TASK DESCRIPTION:
From top to bottom, write out the listing exactly and skip every picture.

GIVEN RECORDS:
********************

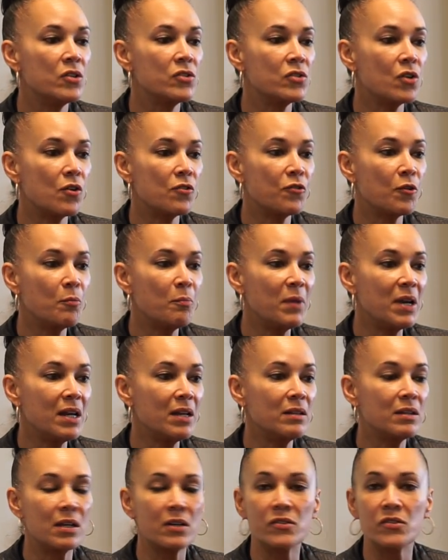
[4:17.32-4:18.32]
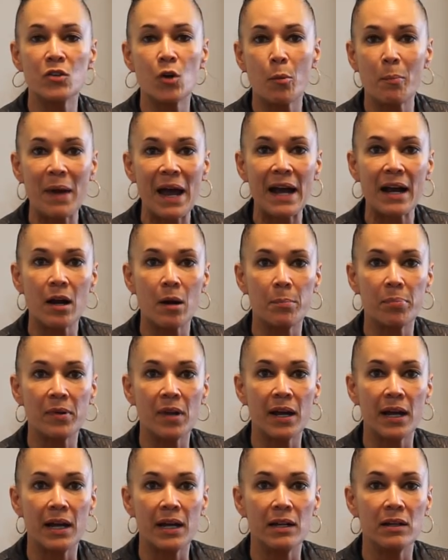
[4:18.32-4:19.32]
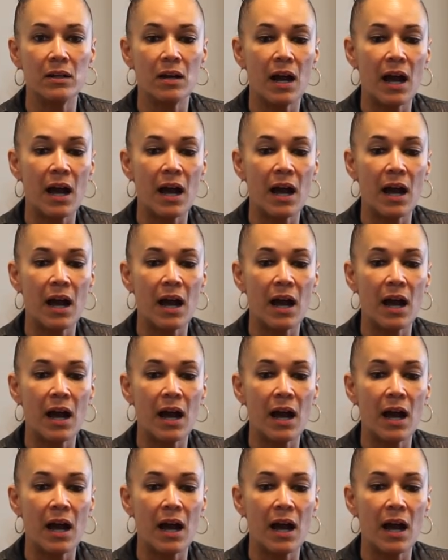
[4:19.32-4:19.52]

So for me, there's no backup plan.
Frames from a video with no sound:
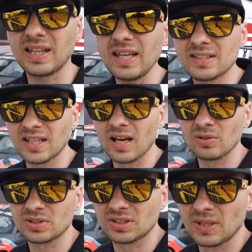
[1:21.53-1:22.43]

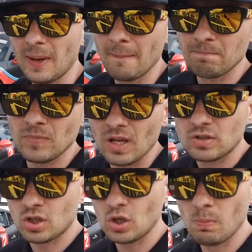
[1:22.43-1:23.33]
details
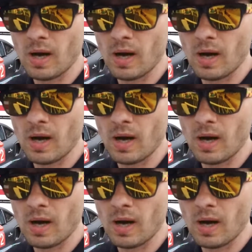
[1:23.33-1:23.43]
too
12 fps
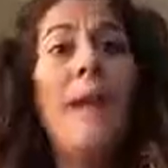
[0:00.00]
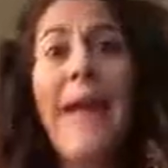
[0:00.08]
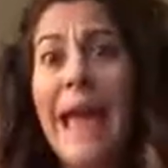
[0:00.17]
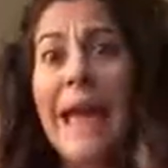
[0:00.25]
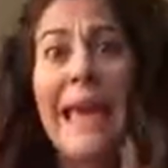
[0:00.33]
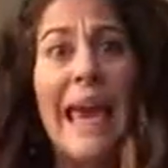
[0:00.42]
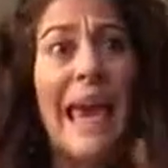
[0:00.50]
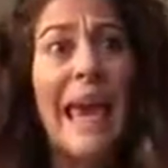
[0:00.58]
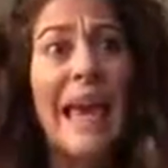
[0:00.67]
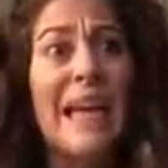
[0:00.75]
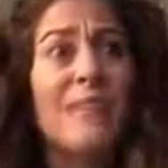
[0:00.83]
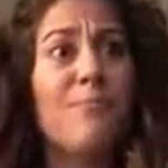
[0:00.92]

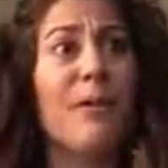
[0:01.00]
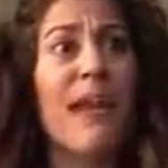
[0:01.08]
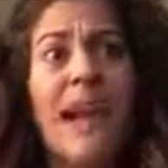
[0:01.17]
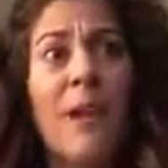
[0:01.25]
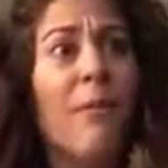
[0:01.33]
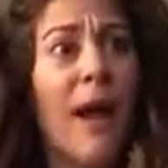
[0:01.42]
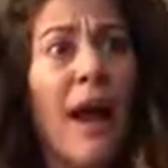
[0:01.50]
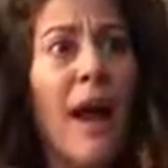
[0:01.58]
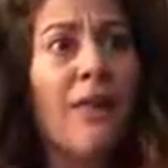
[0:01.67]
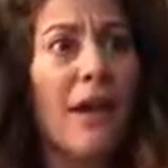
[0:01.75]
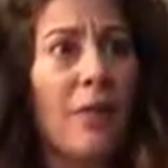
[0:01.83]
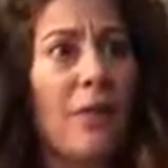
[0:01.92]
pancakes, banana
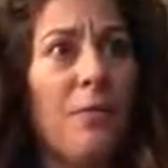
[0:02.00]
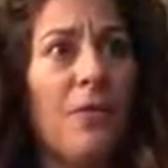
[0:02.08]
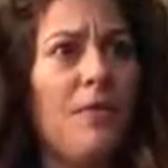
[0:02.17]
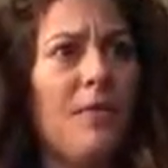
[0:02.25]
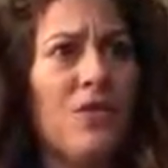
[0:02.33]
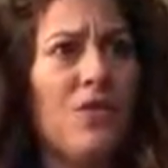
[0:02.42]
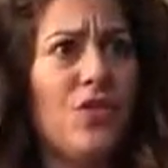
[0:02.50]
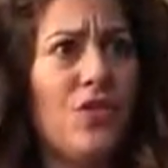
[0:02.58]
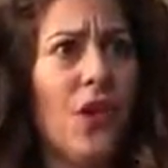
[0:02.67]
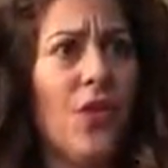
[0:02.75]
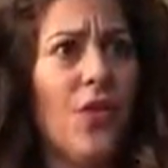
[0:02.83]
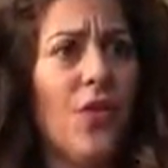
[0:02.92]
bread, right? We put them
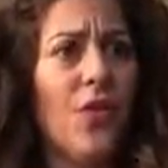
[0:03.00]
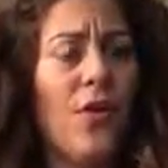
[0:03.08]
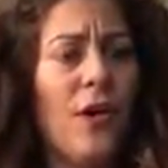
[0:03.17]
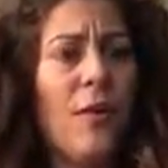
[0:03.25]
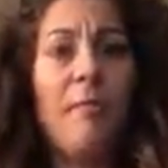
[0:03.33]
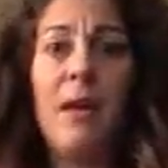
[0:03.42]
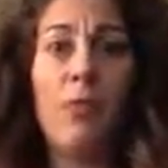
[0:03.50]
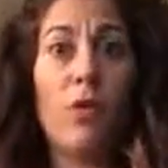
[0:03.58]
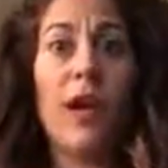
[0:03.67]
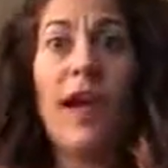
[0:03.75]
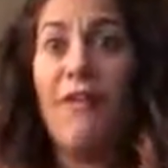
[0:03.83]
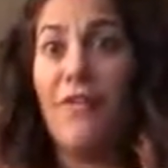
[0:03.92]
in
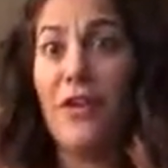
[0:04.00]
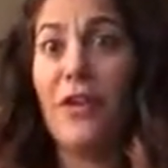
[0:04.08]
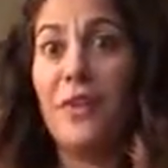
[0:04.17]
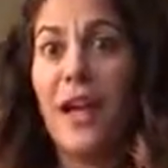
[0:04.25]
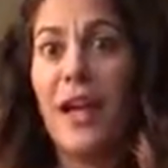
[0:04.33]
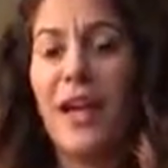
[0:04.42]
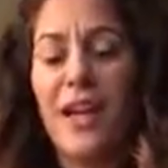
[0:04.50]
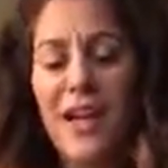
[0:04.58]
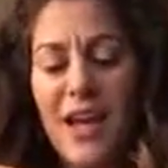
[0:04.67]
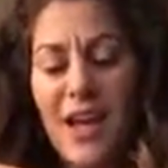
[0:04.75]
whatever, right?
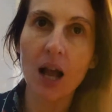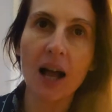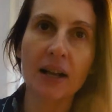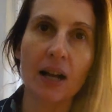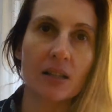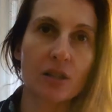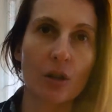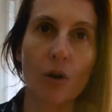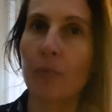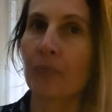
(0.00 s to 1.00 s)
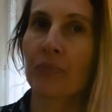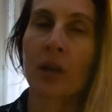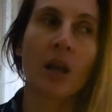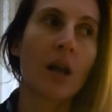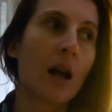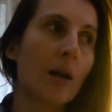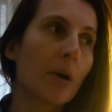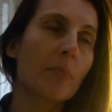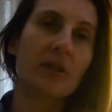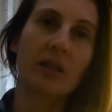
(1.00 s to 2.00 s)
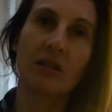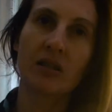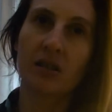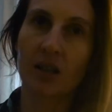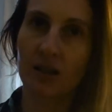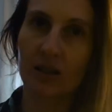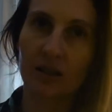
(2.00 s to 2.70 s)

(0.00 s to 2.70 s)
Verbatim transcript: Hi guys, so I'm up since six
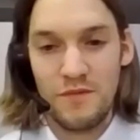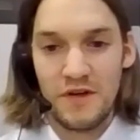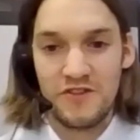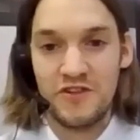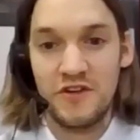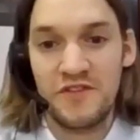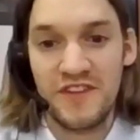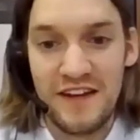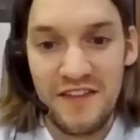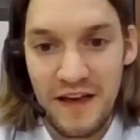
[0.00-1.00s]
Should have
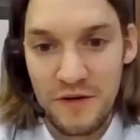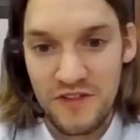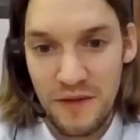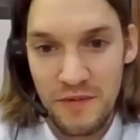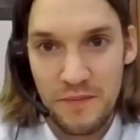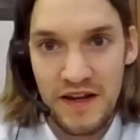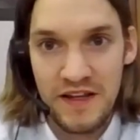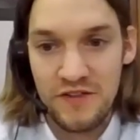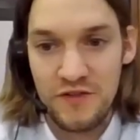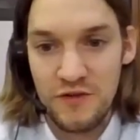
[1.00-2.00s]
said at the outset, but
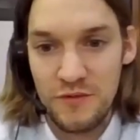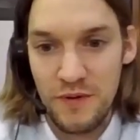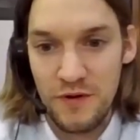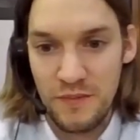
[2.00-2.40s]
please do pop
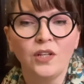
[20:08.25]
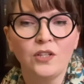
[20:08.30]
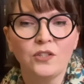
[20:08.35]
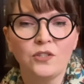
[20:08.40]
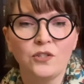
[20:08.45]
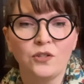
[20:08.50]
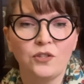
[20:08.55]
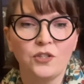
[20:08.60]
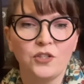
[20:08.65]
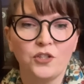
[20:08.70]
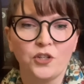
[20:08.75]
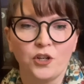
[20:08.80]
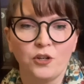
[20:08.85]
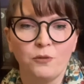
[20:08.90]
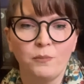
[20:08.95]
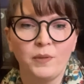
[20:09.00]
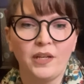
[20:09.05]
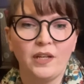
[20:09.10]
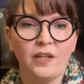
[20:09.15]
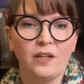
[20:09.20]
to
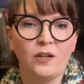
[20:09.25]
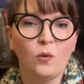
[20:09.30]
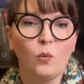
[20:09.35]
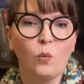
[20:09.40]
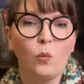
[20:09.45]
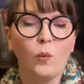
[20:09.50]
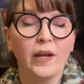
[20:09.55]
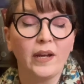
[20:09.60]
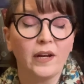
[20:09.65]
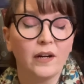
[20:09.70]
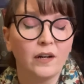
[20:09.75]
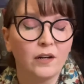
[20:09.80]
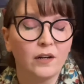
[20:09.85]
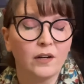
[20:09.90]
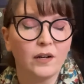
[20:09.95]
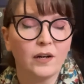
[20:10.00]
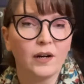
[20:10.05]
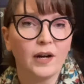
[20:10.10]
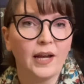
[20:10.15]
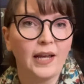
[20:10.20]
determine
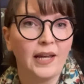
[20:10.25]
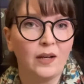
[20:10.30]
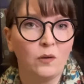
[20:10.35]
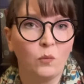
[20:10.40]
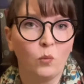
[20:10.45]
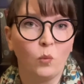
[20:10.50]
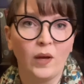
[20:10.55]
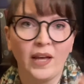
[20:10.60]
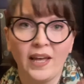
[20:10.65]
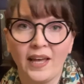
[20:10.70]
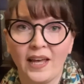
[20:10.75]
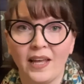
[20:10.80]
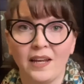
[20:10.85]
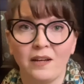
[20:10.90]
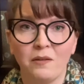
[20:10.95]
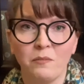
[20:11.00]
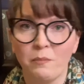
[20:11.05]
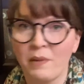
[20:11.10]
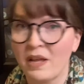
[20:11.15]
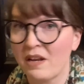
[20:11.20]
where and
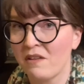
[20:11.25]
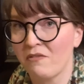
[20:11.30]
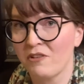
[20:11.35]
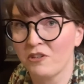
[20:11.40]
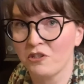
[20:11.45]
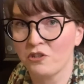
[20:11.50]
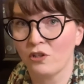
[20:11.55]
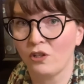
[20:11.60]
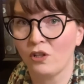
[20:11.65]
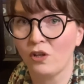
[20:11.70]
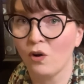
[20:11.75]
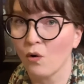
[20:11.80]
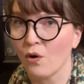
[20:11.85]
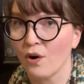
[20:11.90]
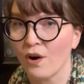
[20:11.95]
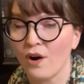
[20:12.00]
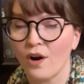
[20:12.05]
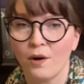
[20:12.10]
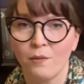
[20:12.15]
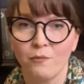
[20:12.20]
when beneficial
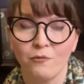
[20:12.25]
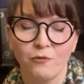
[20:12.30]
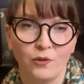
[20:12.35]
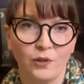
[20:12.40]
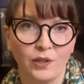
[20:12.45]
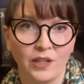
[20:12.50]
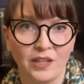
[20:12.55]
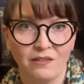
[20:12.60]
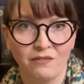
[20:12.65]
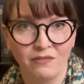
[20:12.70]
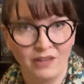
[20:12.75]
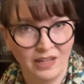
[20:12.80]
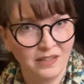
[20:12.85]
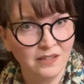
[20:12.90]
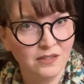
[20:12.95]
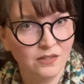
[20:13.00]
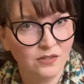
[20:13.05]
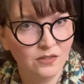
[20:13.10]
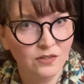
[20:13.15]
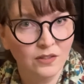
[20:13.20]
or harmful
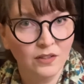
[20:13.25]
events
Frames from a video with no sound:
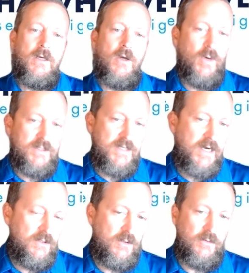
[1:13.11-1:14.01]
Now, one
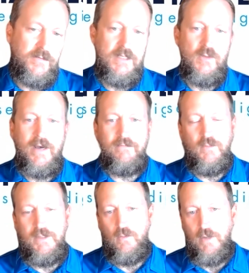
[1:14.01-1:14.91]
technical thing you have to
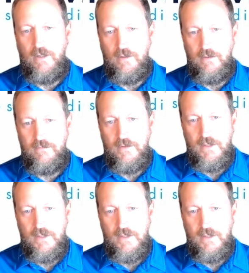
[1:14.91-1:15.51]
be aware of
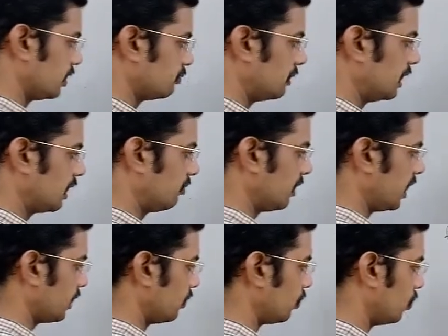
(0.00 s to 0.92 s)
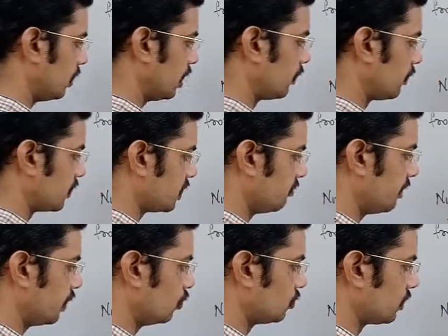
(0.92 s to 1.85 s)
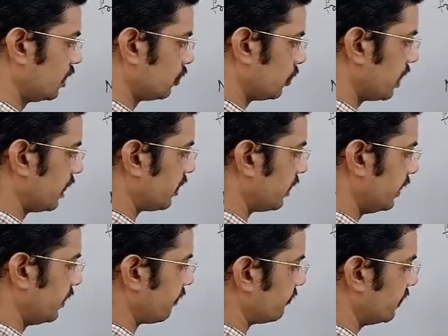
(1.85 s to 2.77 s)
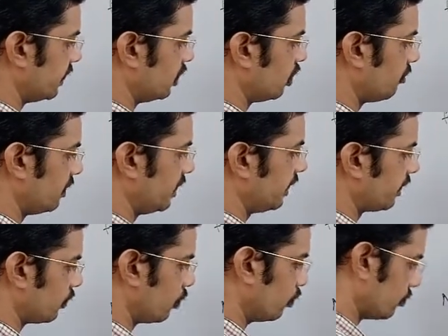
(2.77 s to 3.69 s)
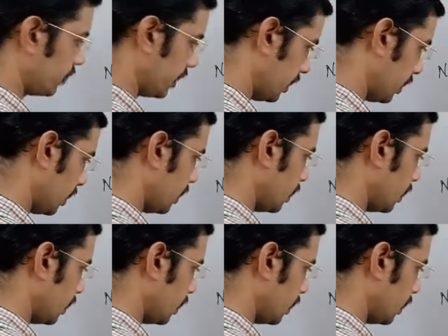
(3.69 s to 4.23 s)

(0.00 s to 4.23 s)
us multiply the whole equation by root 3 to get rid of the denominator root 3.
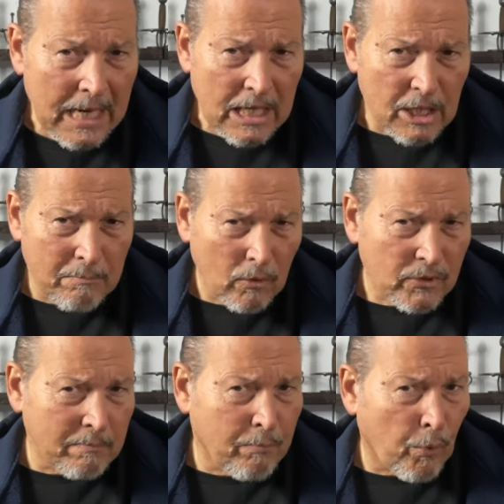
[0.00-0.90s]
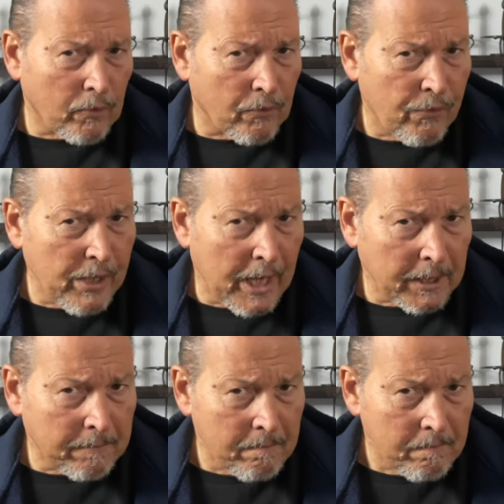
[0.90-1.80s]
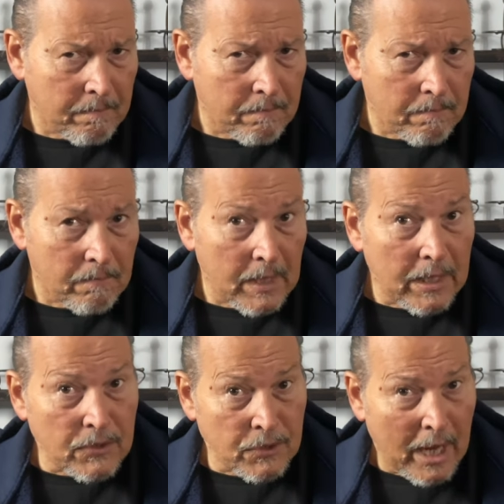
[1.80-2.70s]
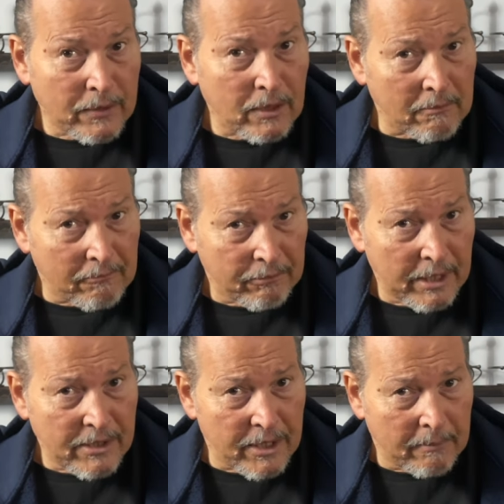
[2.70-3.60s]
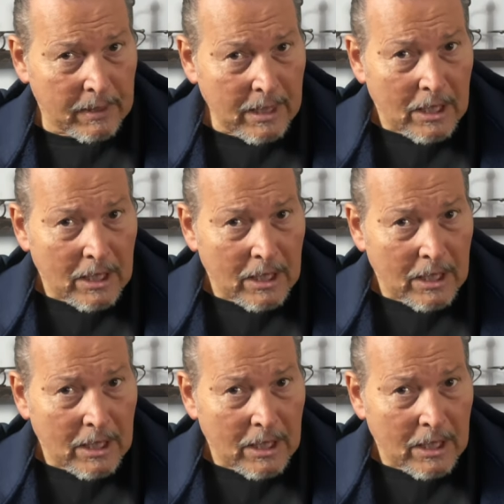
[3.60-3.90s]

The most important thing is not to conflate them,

********************

PROBLEM SOLUTION:
[4:17.32-4:18.32]
[4:18.32-4:19.32]
[4:19.32-4:19.52]

So for me, there's no backup plan.
Frames from a video with no sound:
[1:21.53-1:22.43]

[1:22.43-1:23.33]
details
[1:23.33-1:23.43]
too
12 fps
[0:00.00]
[0:00.08]
[0:00.17]
[0:00.25]
[0:00.33]
[0:00.42]
[0:00.50]
[0:00.58]
[0:00.67]
[0:00.75]
[0:00.83]
[0:00.92]

[0:01.00]
[0:01.08]
[0:01.17]
[0:01.25]
[0:01.33]
[0:01.42]
[0:01.50]
[0:01.58]
[0:01.67]
[0:01.75]
[0:01.83]
[0:01.92]
pancakes, banana
[0:02.00]
[0:02.08]
[0:02.17]
[0:02.25]
[0:02.33]
[0:02.42]
[0:02.50]
[0:02.58]
[0:02.67]
[0:02.75]
[0:02.83]
[0:02.92]
bread, right? We put them
[0:03.00]
[0:03.08]
[0:03.17]
[0:03.25]
[0:03.33]
[0:03.42]
[0:03.50]
[0:03.58]
[0:03.67]
[0:03.75]
[0:03.83]
[0:03.92]
in
[0:04.00]
[0:04.08]
[0:04.17]
[0:04.25]
[0:04.33]
[0:04.42]
[0:04.50]
[0:04.58]
[0:04.67]
[0:04.75]
whatever, right?
(0.00 s to 1.00 s)
(1.00 s to 2.00 s)
(2.00 s to 2.70 s)

(0.00 s to 2.70 s)
Verbatim transcript: Hi guys, so I'm up since six
[0.00-1.00s]
Should have
[1.00-2.00s]
said at the outset, but
[2.00-2.40s]
please do pop
[20:08.25]
[20:08.30]
[20:08.35]
[20:08.40]
[20:08.45]
[20:08.50]
[20:08.55]
[20:08.60]
[20:08.65]
[20:08.70]
[20:08.75]
[20:08.80]
[20:08.85]
[20:08.90]
[20:08.95]
[20:09.00]
[20:09.05]
[20:09.10]
[20:09.15]
[20:09.20]
to
[20:09.25]
[20:09.30]
[20:09.35]
[20:09.40]
[20:09.45]
[20:09.50]
[20:09.55]
[20:09.60]
[20:09.65]
[20:09.70]
[20:09.75]
[20:09.80]
[20:09.85]
[20:09.90]
[20:09.95]
[20:10.00]
[20:10.05]
[20:10.10]
[20:10.15]
[20:10.20]
determine
[20:10.25]
[20:10.30]
[20:10.35]
[20:10.40]
[20:10.45]
[20:10.50]
[20:10.55]
[20:10.60]
[20:10.65]
[20:10.70]
[20:10.75]
[20:10.80]
[20:10.85]
[20:10.90]
[20:10.95]
[20:11.00]
[20:11.05]
[20:11.10]
[20:11.15]
[20:11.20]
where and
[20:11.25]
[20:11.30]
[20:11.35]
[20:11.40]
[20:11.45]
[20:11.50]
[20:11.55]
[20:11.60]
[20:11.65]
[20:11.70]
[20:11.75]
[20:11.80]
[20:11.85]
[20:11.90]
[20:11.95]
[20:12.00]
[20:12.05]
[20:12.10]
[20:12.15]
[20:12.20]
when beneficial
[20:12.25]
[20:12.30]
[20:12.35]
[20:12.40]
[20:12.45]
[20:12.50]
[20:12.55]
[20:12.60]
[20:12.65]
[20:12.70]
[20:12.75]
[20:12.80]
[20:12.85]
[20:12.90]
[20:12.95]
[20:13.00]
[20:13.05]
[20:13.10]
[20:13.15]
[20:13.20]
or harmful
[20:13.25]
events
Frames from a video with no sound:
[1:13.11-1:14.01]
Now, one
[1:14.01-1:14.91]
technical thing you have to
[1:14.91-1:15.51]
be aware of
(0.00 s to 0.92 s)
(0.92 s to 1.85 s)
(1.85 s to 2.77 s)
(2.77 s to 3.69 s)
(3.69 s to 4.23 s)

(0.00 s to 4.23 s)
us multiply the whole equation by root 3 to get rid of the denominator root 3.
[0.00-0.90s]
[0.90-1.80s]
[1.80-2.70s]
[2.70-3.60s]
[3.60-3.90s]

The most important thing is not to conflate them,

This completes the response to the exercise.